Garrett tracked the ownership of the hotel from her great-grandfather, who died in 1891, to his wife and then his children. Subsequent deed holders paid $10 in gold coin to $3,000 in U.S. currency as they bought out siblings or other relatives.
She visited the hotel on occasion, but her side of the family never was involved in its operation.
“I didn’t take an interest in it,” Garrett said. “I used to go there and visit Sarah and John (her great aunt and uncle who owned the hotel into the 1940s).”
In fact, Garrett’s only real connection to the place was when she mailed property tax bills to relatives who owned it. She retired from the county in 1978, around the same time the last member of the Jeffery family owned the hotel.
“I’m the last of the Jefferys,” she said. Up there at least. When news of the fire spread, Bay Area resident Andrew Jeffery emailed to say his lineage includes brothers Dave, James and one George Jeffery, who came to the United States from Canada sometime around 1850.
“They somehow got separated from George,” Andrew said.
James Jeffery owned a Hotel Jeffery in Salinas around the same time George Jeffery owned the Hotel Jeffery in Coulterville. So far, no other confirmation they were brothers, though. But if it turns out they were, Alberta Jeffery Garrett has some kinfolk she never knew existed.
A MAN WITH A VISION – Whenever Modesto resident Hal Conkey visits San Antonio, he finds himself mesmerized by its famous River Walk. And he wonders why Modesto couldn’t create a similar experience on Dry Creek, near the point it flows into the Tuolumne River.

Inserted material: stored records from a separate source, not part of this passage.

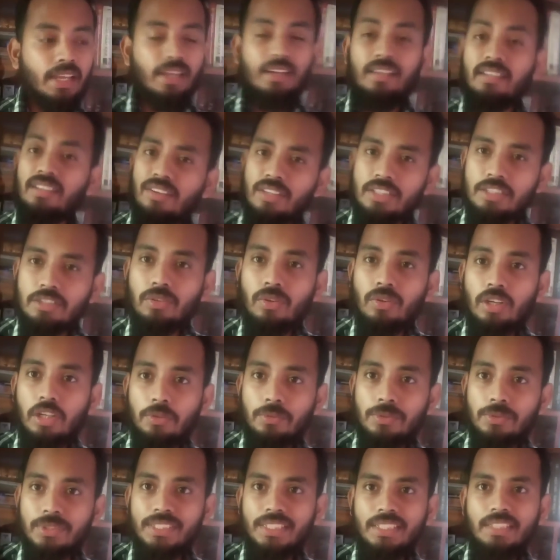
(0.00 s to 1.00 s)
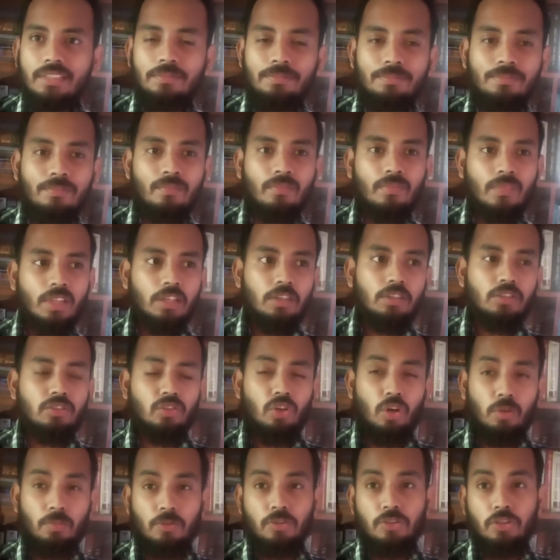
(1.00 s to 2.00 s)
এনকারেজ করা উচিত তো
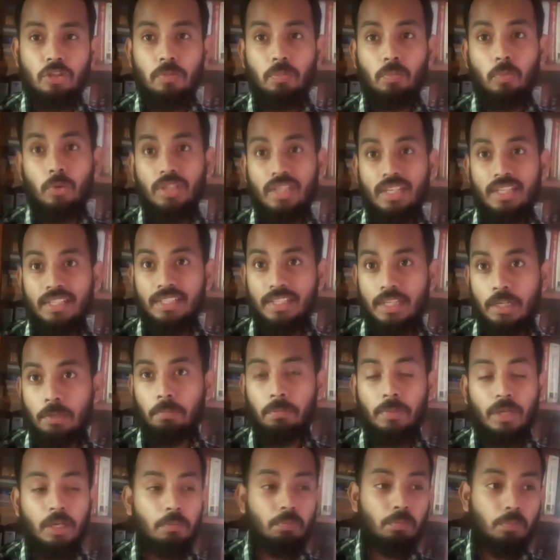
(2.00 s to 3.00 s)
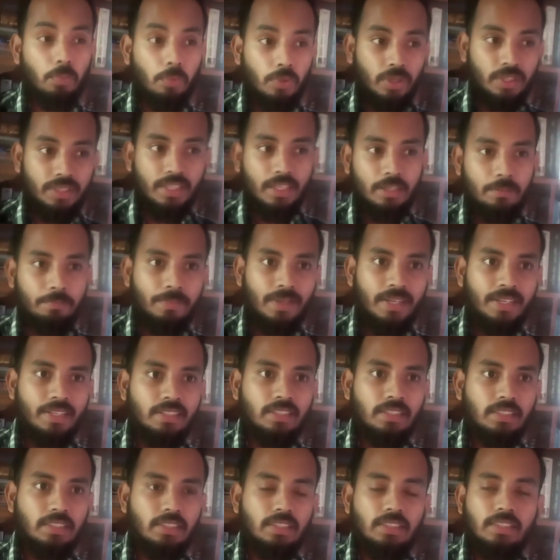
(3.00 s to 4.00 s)
অবশ্যই বইটা কিনবেন পড়ে দেখবেন
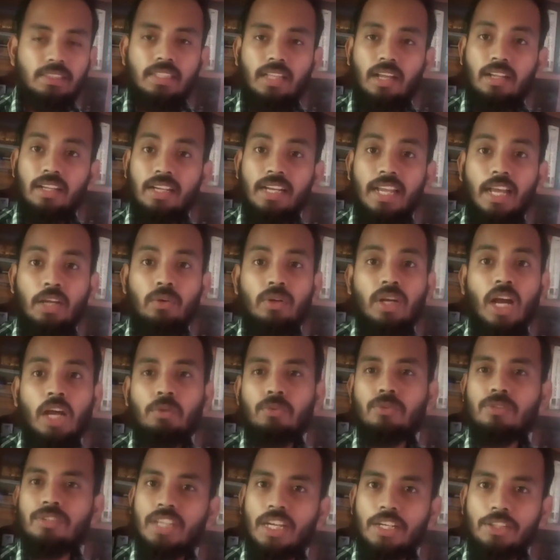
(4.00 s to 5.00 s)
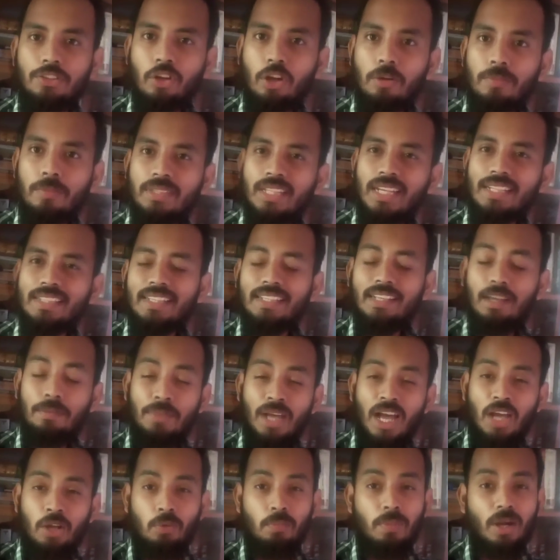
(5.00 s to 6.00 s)
তাহলে লেখক আরও উৎসাহিত হবে তার থেকে
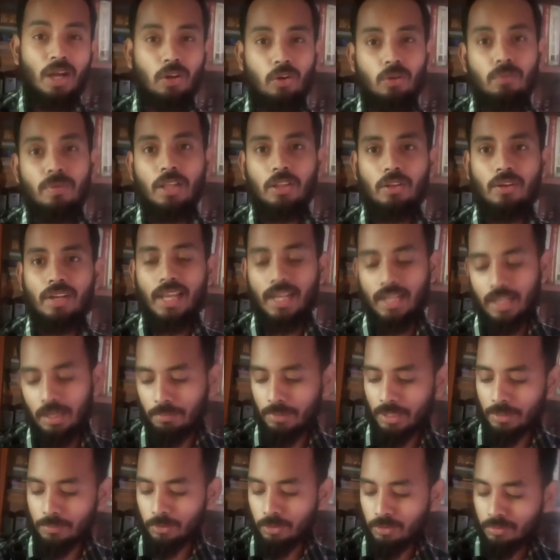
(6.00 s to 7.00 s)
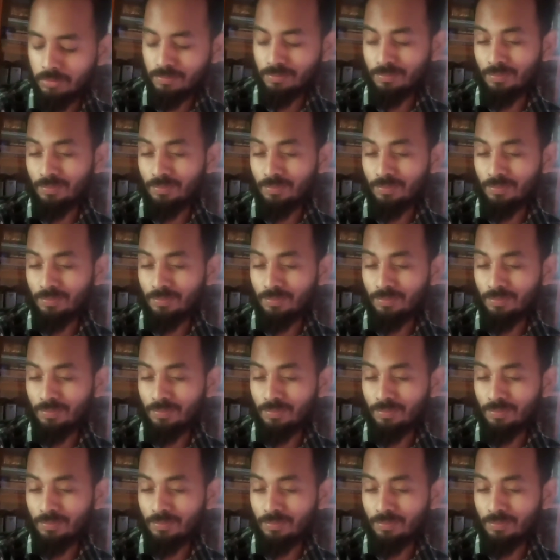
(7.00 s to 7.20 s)
আমরা আরও ভালো ভালো লেখা পাবো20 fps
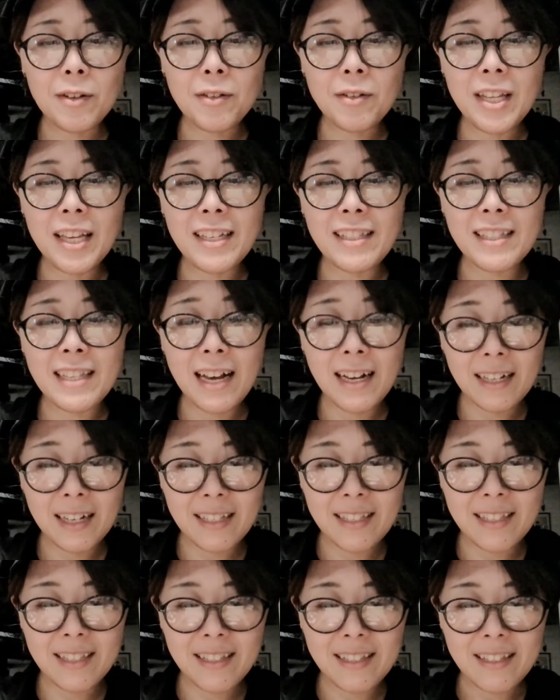2006年3
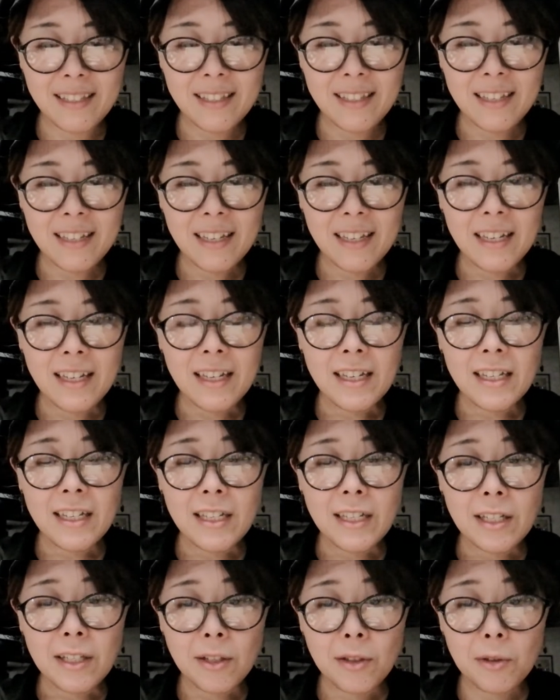月
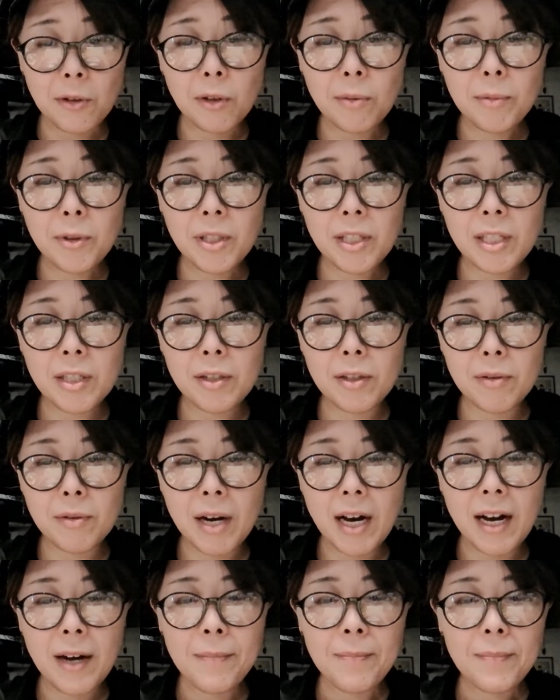スローミュージック
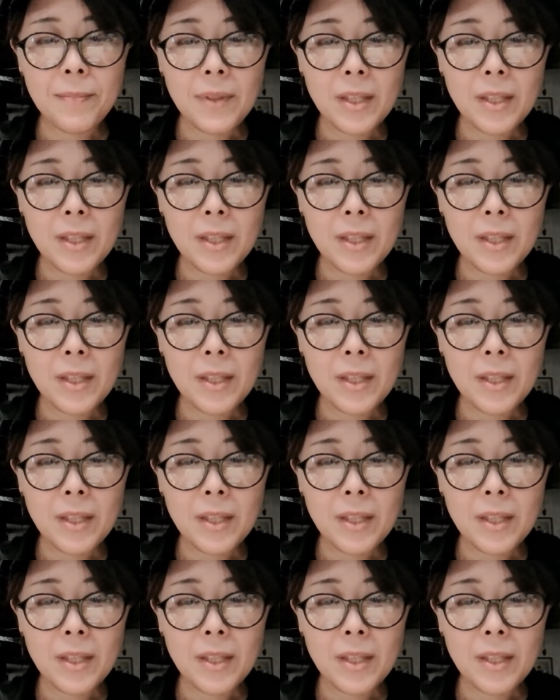はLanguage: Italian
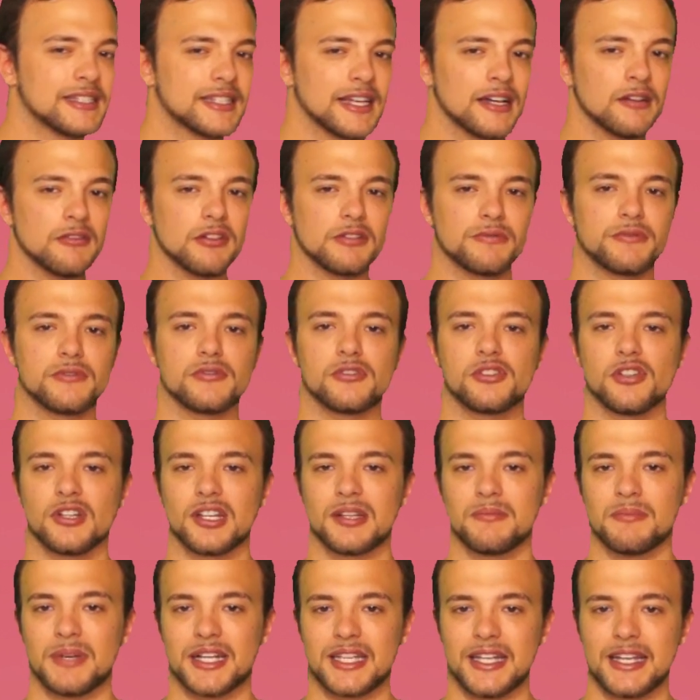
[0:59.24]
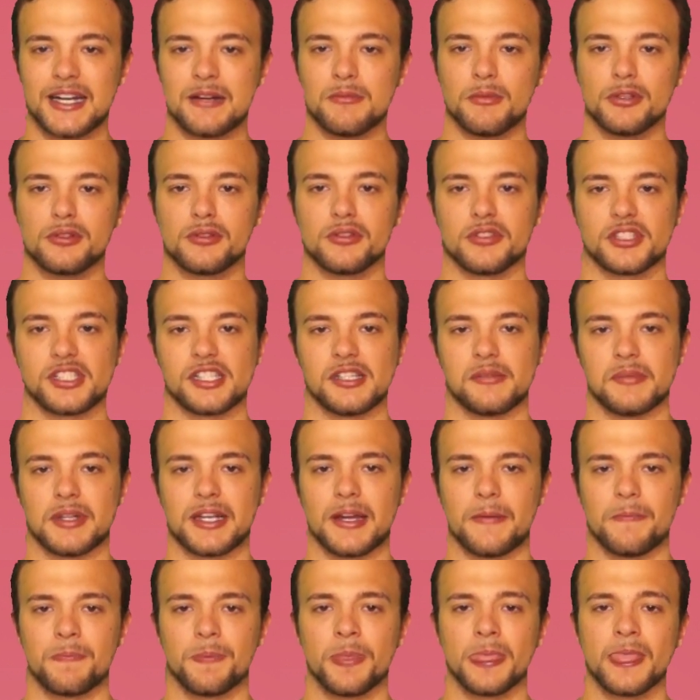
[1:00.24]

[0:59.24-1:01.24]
sangue funziona in maniera molto simile.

“We need a drawing power to attract more conventions, tourists and their money,” he said. Developing Dry Creek similarly to San Antonio’s River Walk, and creating a consistent look for restaurants and shops there and in the downtown would attract tourists, he believes. Modesto certainly deserves better than seeing its waterways turned into bacteria-filled bathtubs by transients.
“Everything starts out as a dream by somebody,” Conkey said, who added that he’s broached the topic with elected officials locally.
And you certainly can’t blame him for dreaming about improving the community.
AUTHOR! AUTHOR! – Frank Blanas of Modesto is the author of “The King of Clovis.” It’s the biography of Norman Petty, a musician, songwriter, producer, music executive and sound engineer who worked with, among others, Buddy Holly. Petty hailed from Clovis, N.M., not the Central Valley town.
Blanas, who teaches American music history and world history at Davis High in Modesto, spent more than two decades researching and writing the 514-page book, which is available in hardcover through Amazon for $51.65 and delves into shady dealings in the music industry, along with Petty’s personal and business relationships with Holly. A reviewer in Holly’s hometown of Lubbock, Texas, gave it a solid review, concluding, “Those wanting to learn more about not just Petty and Holly, but Petty’s dreams and the obstacles he faced in the late 1950s, often will be fascinated.”
And just in time for the holidays, Silver Lamb has released her self-published children’s book, “The Christmas Miracle Wrapped in Fur.” Lamb is a longtime music educator in the Sylvan Union School District. It’s the story of a cat that hitches a lift on a sleigh and the people he meets along the way. The book is available at Amazon Books and as a Kindle download.